In a world with so many people, it is easy to feel irrelevant and disregard your abilities, gifts and talents; we are made to believe we can’t make a difference. We are lured to think that in the grand scheme of things, what we have to say, offer or do is just insignificant. We are busy envying and idolising the “many” things others have at the expense of the “one” thing entrusted to us. We admire and place high value on the woman who owns houses, businesses and cars, forgetting that it was our advice that prevented her from going bankrupt. We admire and wish to be that brother in church, who preaches, teaches, sings for angels to move and has it all together, forgetting that it is our prayers that keeps him going. Who said, “who you are” or “what you have” is insignificant?
In this journey called life, we are to sustain each other.

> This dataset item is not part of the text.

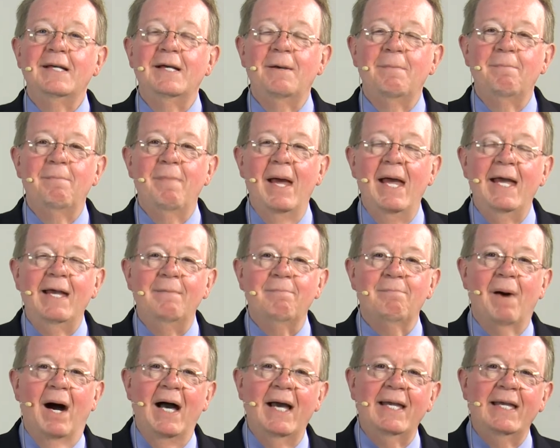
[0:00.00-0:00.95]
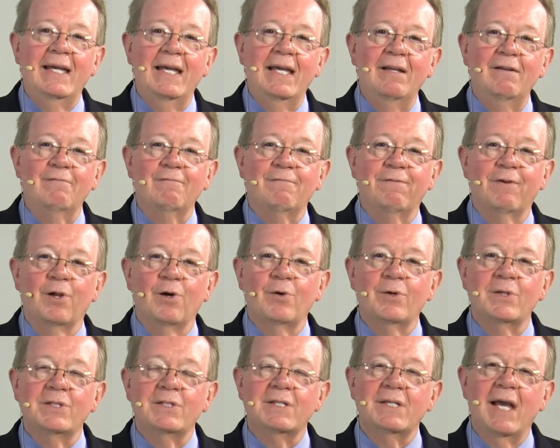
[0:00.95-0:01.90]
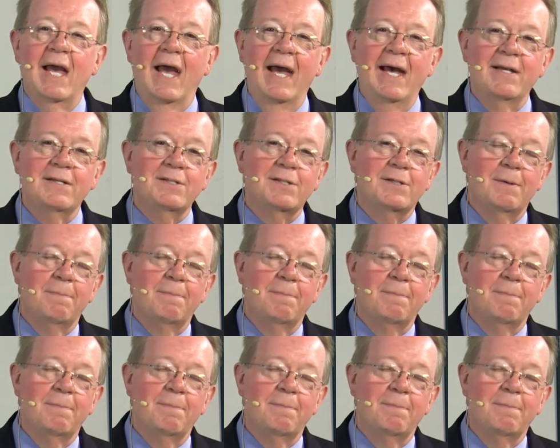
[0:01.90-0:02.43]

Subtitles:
may my influence cast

Your breakthrough lies with me so does mine lie with you or the next person. Don’t devalue what you have, don’t despise your small beginnings; even when your ending seems “small” don’t disregard it.
If you think you can’t make a difference think about the boy in John 6. His lunch, five loaves of bread and two fishes were used to feed five thousand people; because of him, no one went home hungry that day. How about the widow in Mark 12, who dropped two small copper coins in the offering basket? Because of Joseph, his family survived the famine and a mighty nation, Israel, was birthed. None of them had a way of knowing what this meant to God but here we are over 2000 years later talking about them. Who said you can’t make a difference?